3) Same type POI clustering: calculating all POI distribution points within the range that the Euclidean distance around each driving difficulty distribution point is less than or equal to T, and recording as POIdidi. Statistical POIdidiAnd (4) calculating the position of the clustering center of the POI distribution points of the same type, and setting the weight of the distribution points with difficulty and easiness in taxi taking as the weight of the clustering center.
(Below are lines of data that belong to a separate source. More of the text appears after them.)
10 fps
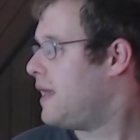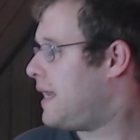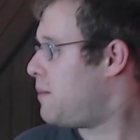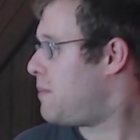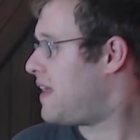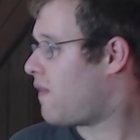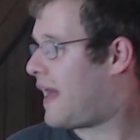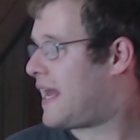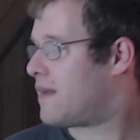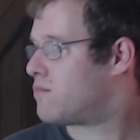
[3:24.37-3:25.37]
In mid
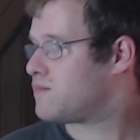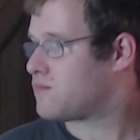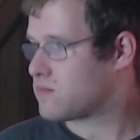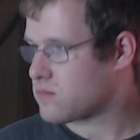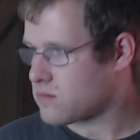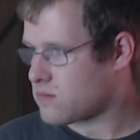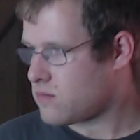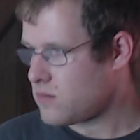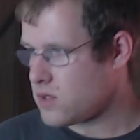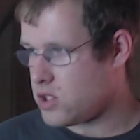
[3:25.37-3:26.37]
lane,
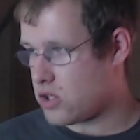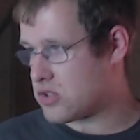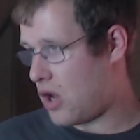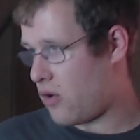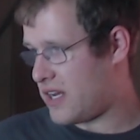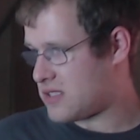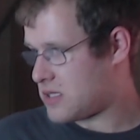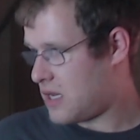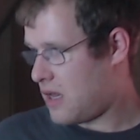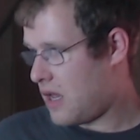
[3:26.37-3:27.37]
You'll noticeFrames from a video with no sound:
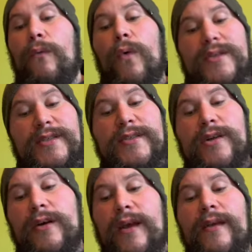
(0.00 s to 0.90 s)
Once they
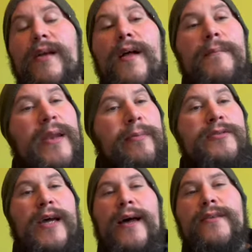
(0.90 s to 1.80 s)
start being able
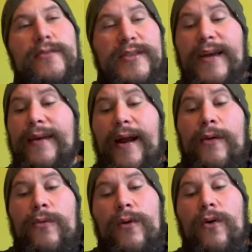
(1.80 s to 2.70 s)
to handle, say, an
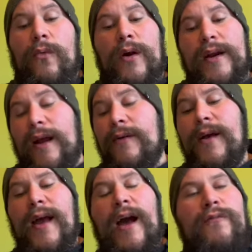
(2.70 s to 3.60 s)
hour-long workout,
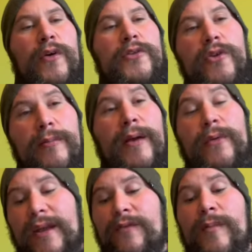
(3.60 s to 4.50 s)
halfway through you might want
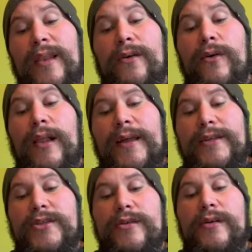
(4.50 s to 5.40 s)
to give them a little
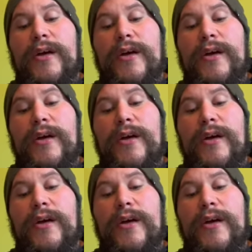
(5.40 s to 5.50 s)
glycogen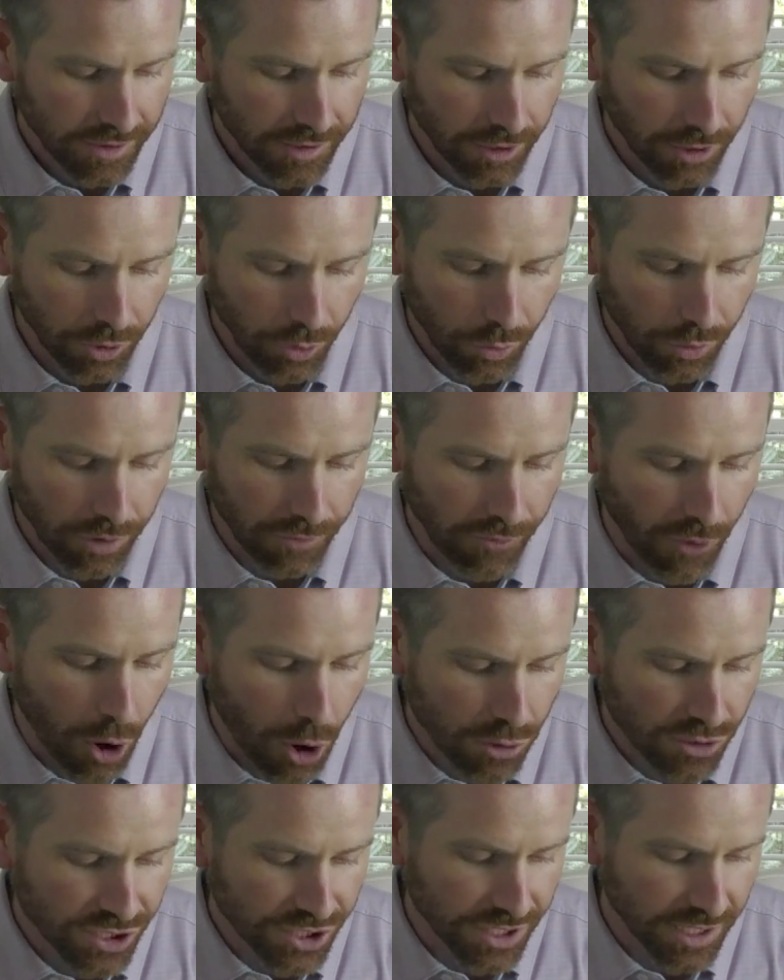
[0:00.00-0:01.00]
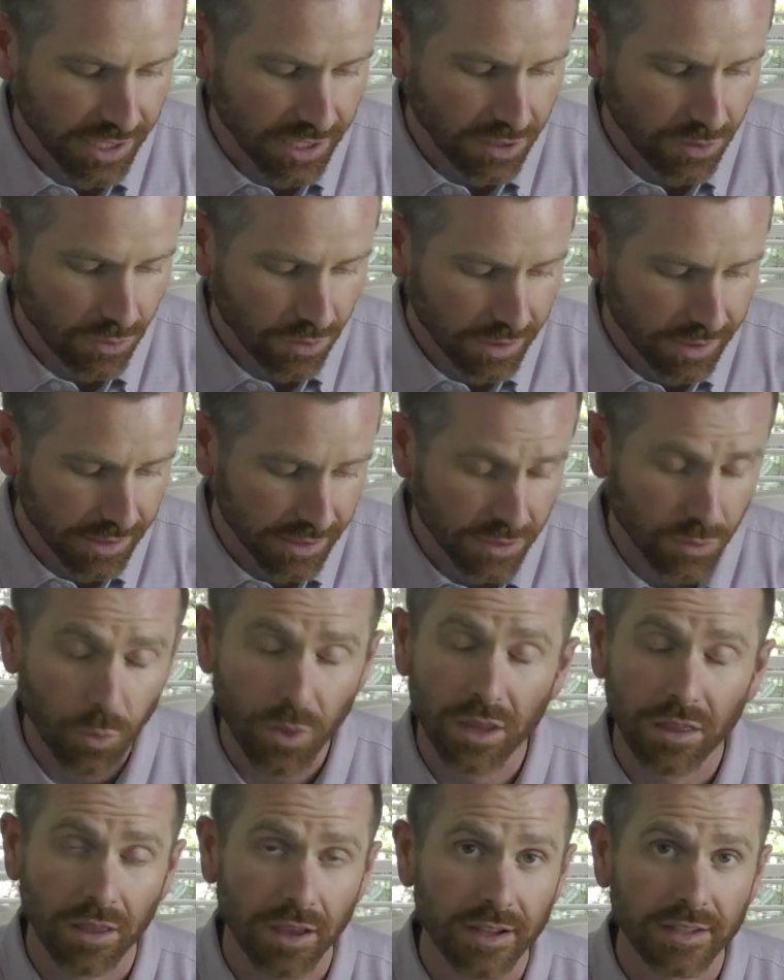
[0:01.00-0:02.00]
The Lord of hosts is
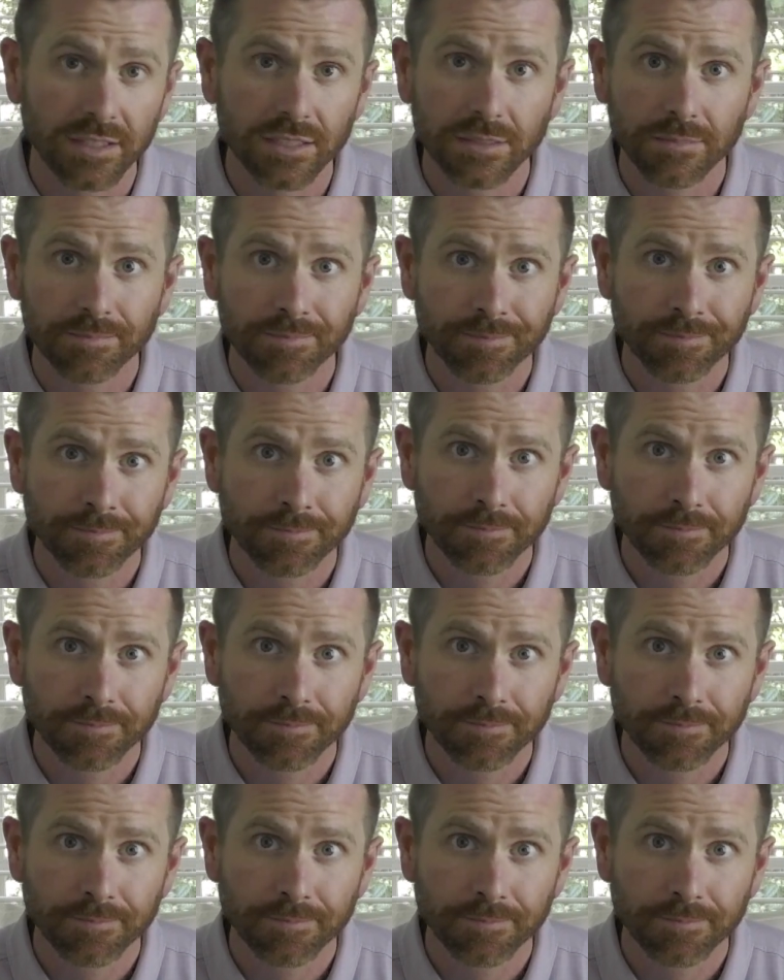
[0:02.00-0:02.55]
with us.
And clustering the POI distribution points by using a k-means-based clustering algorithm, and taking the calculated new longitude and latitude coordinates of the clustering center as the longitude and latitude coordinates of the center position of the POI.
4) Visual analysis of air quality and resident's trip specifically is:
(4.1) color visual coding: when mapping the color, due to the difference of the Air Quality Index (AQI), a dynamic mapping scheme is adopted, namely, the color is dynamically adjusted according to the air quality index value:
Figure BDA0001251762300000071
wherein the ColorrectIs a rectangular fill color.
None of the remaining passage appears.